- 2025 Banibangou attack: Part of Islamist insurgency in Niger
| Date | 19 June 2025 |
| Location | Banibangou, Tillaberi Region, Niger |
| Result | ISSP victory Banibangou under brief ISSP control; |

Belligerents
- Niger: Islamic State - Sahel Province

Strength
- Unknown: ~350

Casualties and losses
- 71 killed 14+ injured: <5 (per IS)

= 2025 Banibangou attack =

2025 terrorist attack in Niger

On 19 June 2025, several hundred militants from the Islamic State – Sahel Province attacked the Nigerien military base at Banibangou, killing at least 71 soldiers. The attack was one of the deadliest on the base at Banibangou in recent years.

== Background ==
In July 2023, disgruntled officers overthrew Nigerien president Mohamed Bazoum in a coup, claiming that Bazoum's government was not effectively countering the insurgencies of the Islamic State – Sahel Province (ISSP) and Jama'at Nasr al-Islam wal-Muslimin in the western part of the country. JNIM and ISGS are most active in the tri-border area between Niger, Mali, and Burkina Faso, the latter two having had coups that installed military juntas within the past two years.

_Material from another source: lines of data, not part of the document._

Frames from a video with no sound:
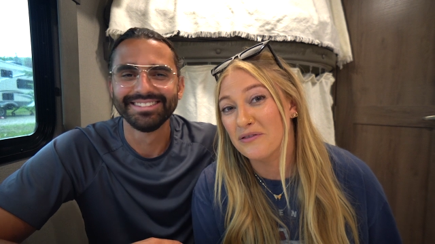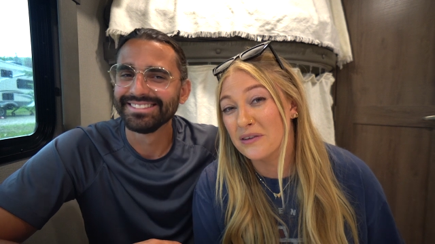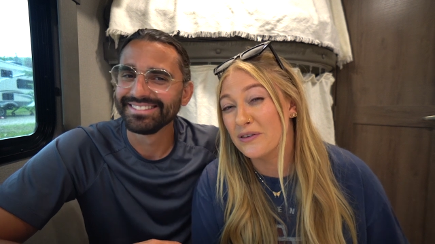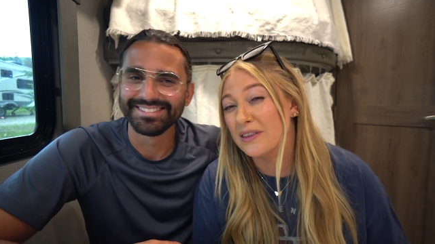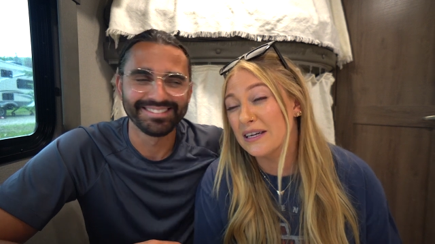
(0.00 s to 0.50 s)

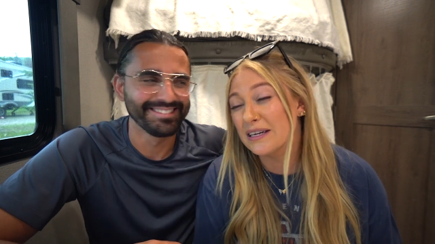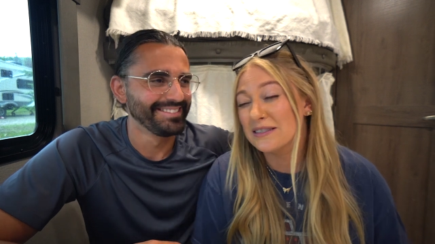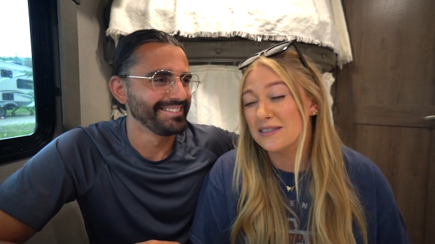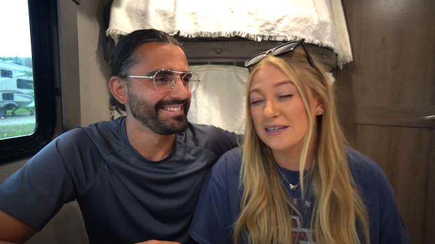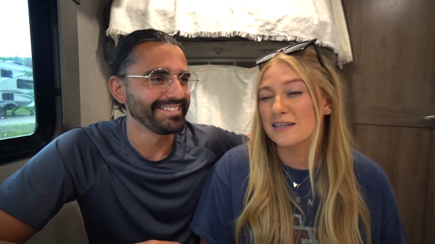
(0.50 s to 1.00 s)
Speaker 1: flavored
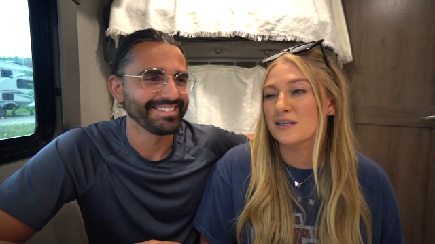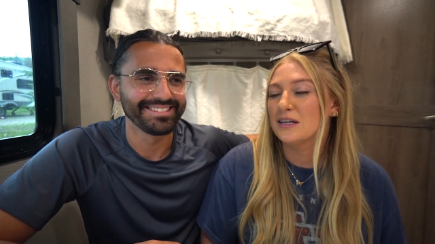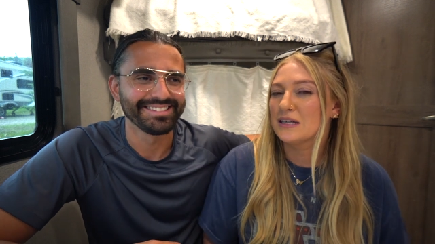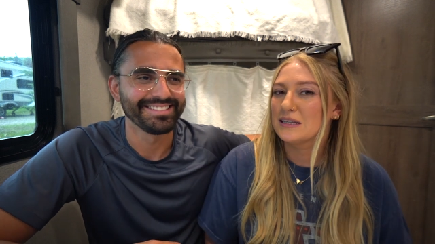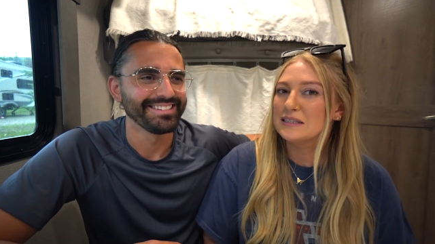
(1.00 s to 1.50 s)
things and
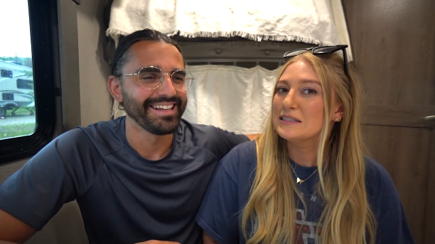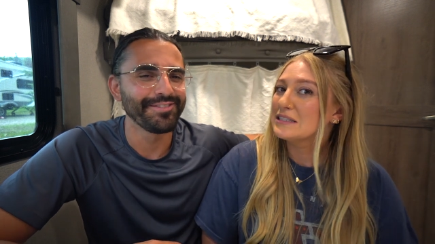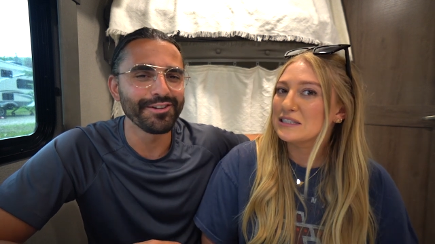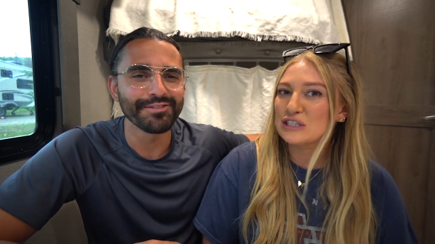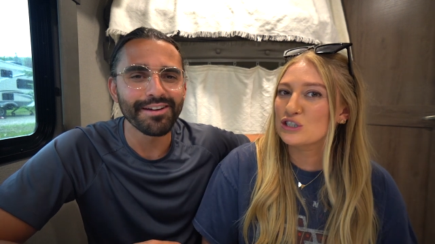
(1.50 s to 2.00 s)
Speaker 2: if
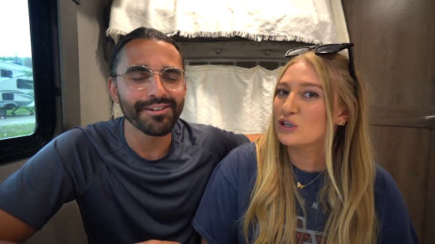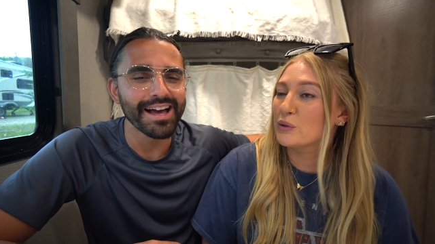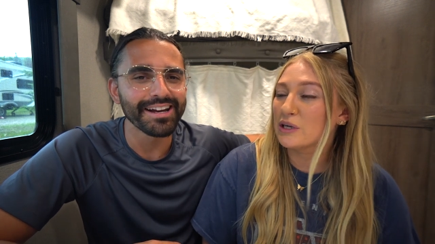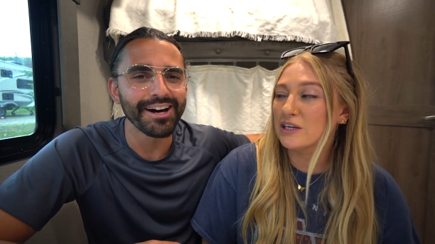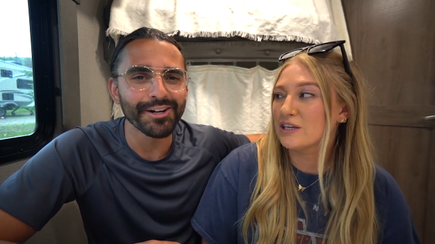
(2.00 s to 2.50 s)
you've never
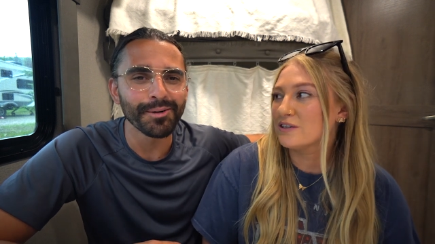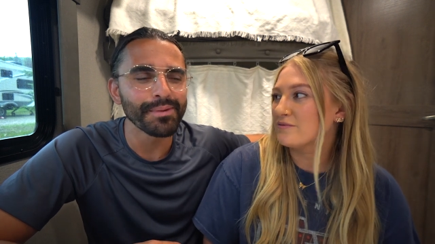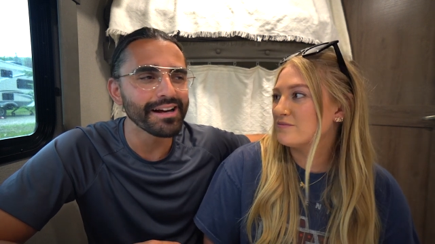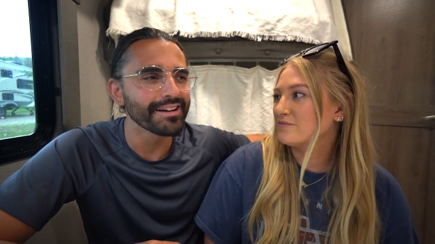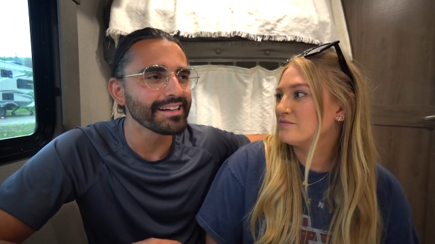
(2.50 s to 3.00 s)
had
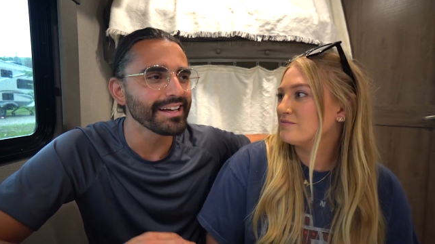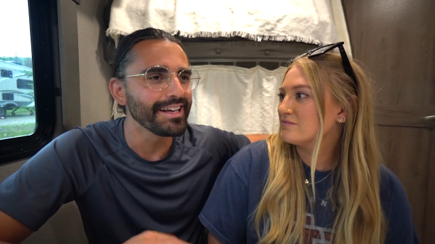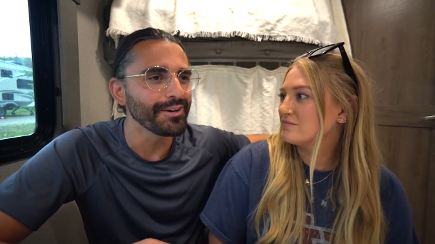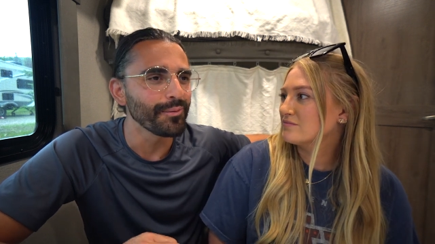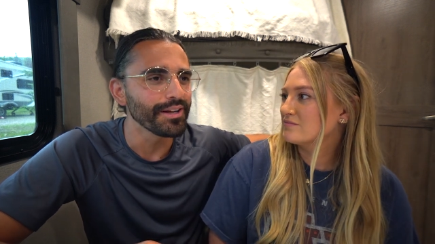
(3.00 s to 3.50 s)
huckleberry,
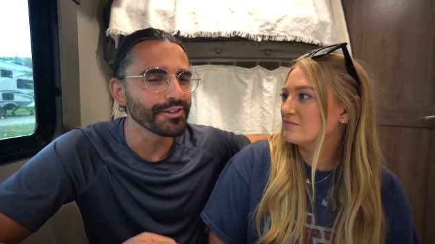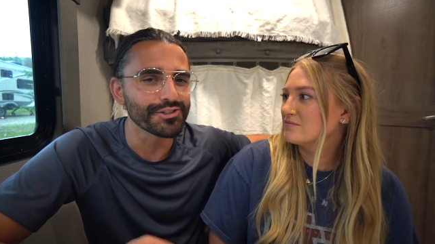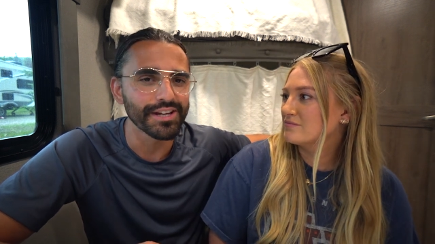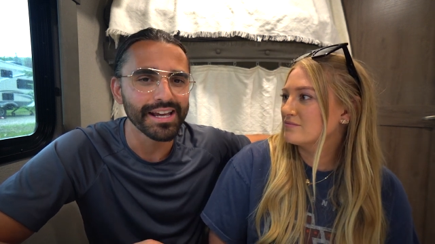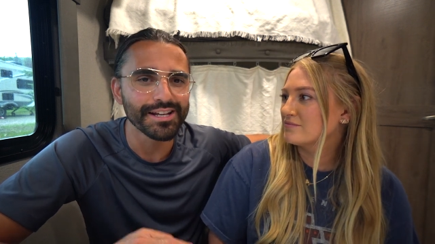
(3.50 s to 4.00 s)
it will
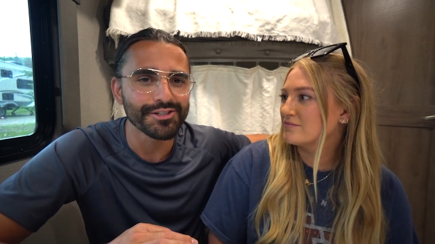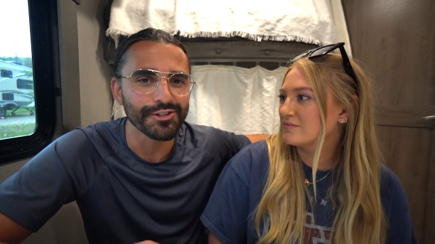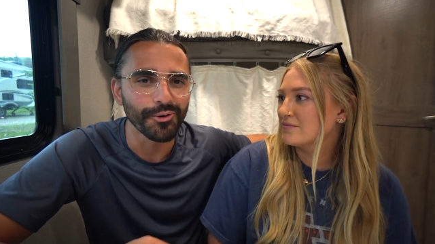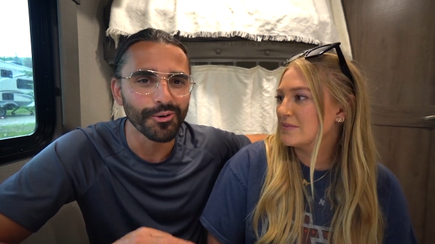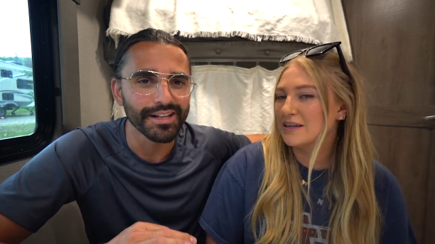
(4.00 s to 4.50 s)
change
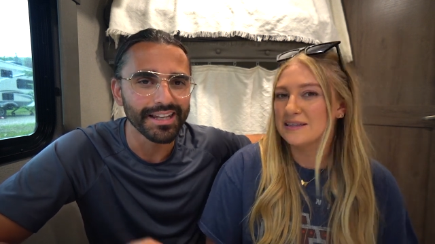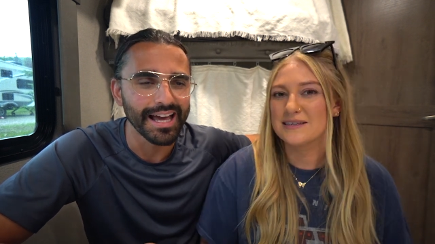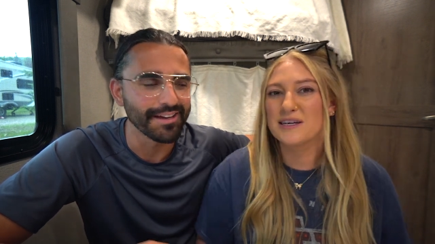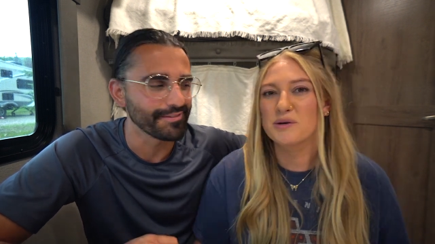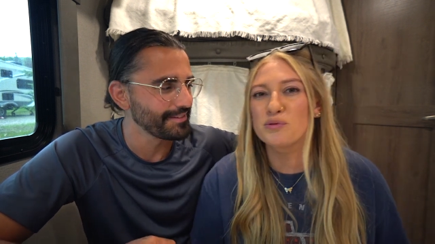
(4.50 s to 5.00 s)
your life.
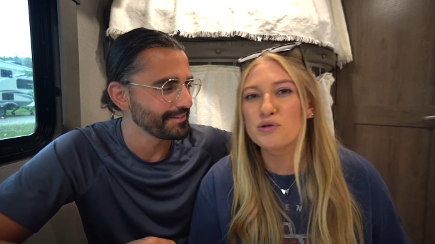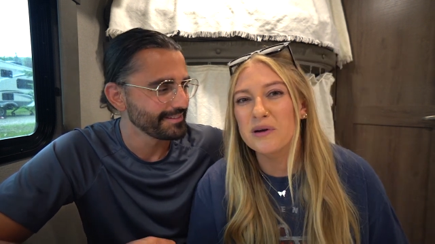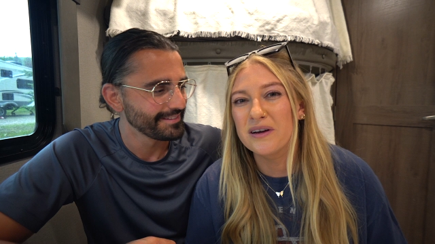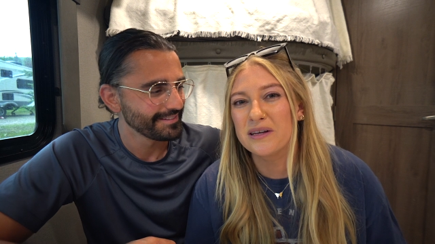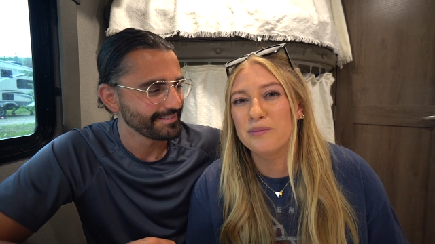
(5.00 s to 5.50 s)
It's
Speaker 1: like a
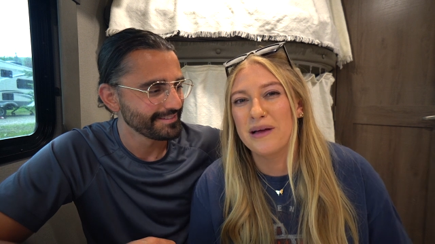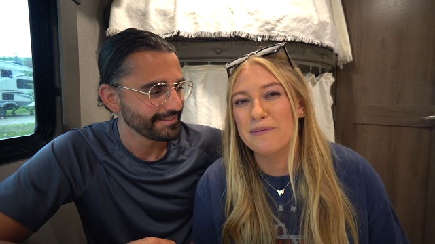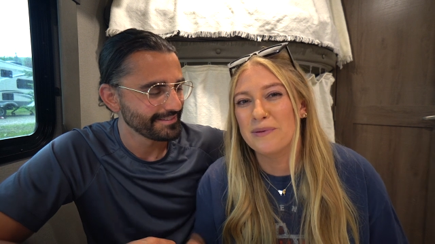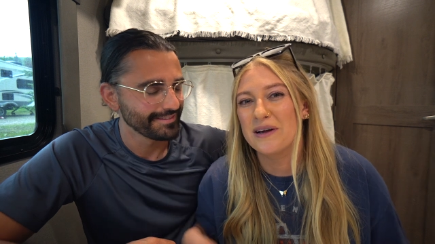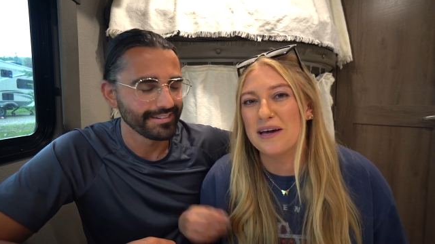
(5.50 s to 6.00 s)
blueberry and a
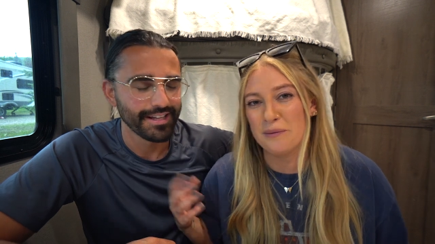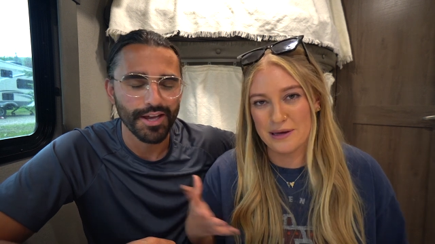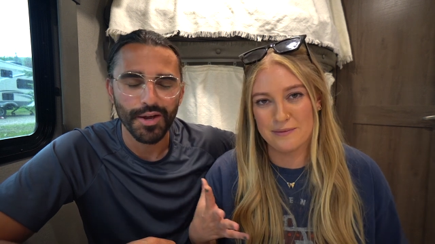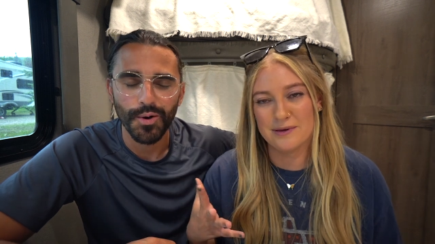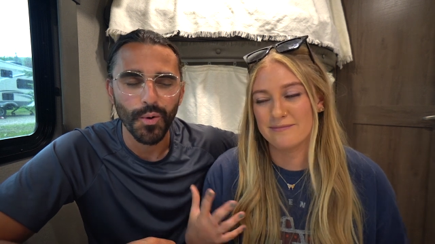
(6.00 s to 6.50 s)
blackberry had a
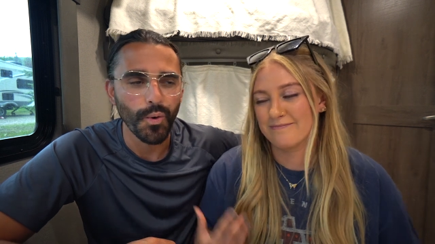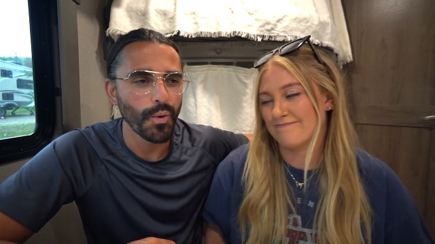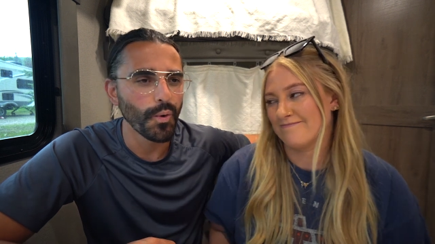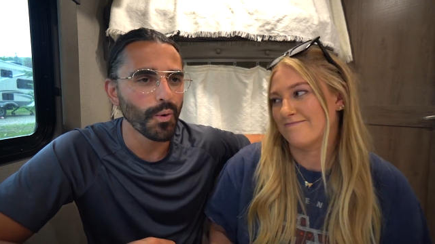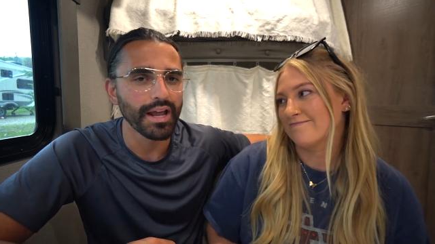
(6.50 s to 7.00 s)
baby.
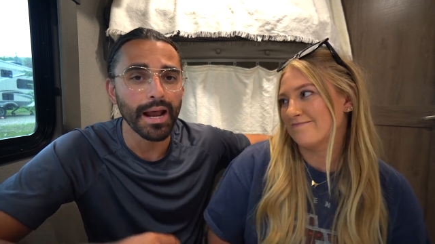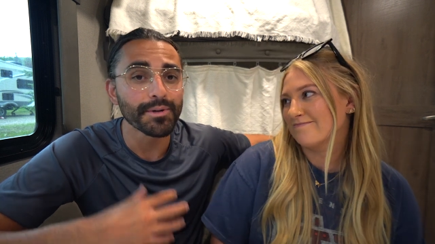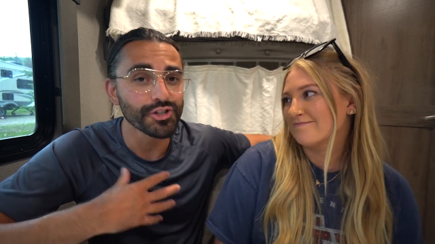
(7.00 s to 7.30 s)
Speaker 2: And I'm a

The rural outpost of Banibangou has been attacked many times during the insurgency by the Islamic State. In 2016, an ambush killed five soldiers in rural Banibangou department, and in 2023 a convoy of soldiers headed to Banibangou was ambushed near Intagamey. In May 2025, the Islamic State launched a brutal raid on the Eknewane base in Tillia, killing at least 64 soldiers. Prior to the attack, soldiers at the base had been warned that columns of motorcycles were headed towards the base from Mali.

== Attack ==
On the morning of 19 June 2025, at approximately 09:00 local time, several hundred armed men launched a coordinated attack on a Nigerien army base in the western town of Banibangou, near the border with Mali. The Nigerien Ministry of Defense described the assault as "carried out by a horde of several hundred mercenaries onboard eight vehicles and more than 200 motorcycles." Libération reported that around 350 attackers took part in the storming of the base.

At the same time as the base attack, jihadists stormed the town of Banibangou from the south and the northeast. ISSP militants seized control of the National Guard camps, the rpefecture, and positions of the gendarmerie and army. After fighting ceased, the city was burned and looted. The perpetrators withdrew towards Mali.

== Aftermath ==
The Nigerien Ministry of Defense stated on June 20 that 34 soldiers were killed and 14 were wounded in the attack. RFI reported that the commander of the base was killed during the attack. By June 26, the Nigerien death toll had increased to 71 killed.

Nigerien officials claimed that "dozens of terrorists" were killed after the battle following the arrival of reinforcements. However, Liberation reported that the jihadists' movements were closely monitored by civilians during the course of the attack, and no Nigerien reinforcements were ever deployed. The Islamic State claimed responsibility for the attack, claiming to have controlled the city for 2 hours and the seizure of 25 vehicles. IS also said that the number of their fighters killed "did not exceed the number of fingers on one hand".

On June 24, soldiers in the 13th Combined Arms Battalion of Filingué refused to go on a relief mission to Banibangou without first obtaining more resources and air support. The next day, the mobile border company of Téra, with the corps commander being beaten and hospitalized.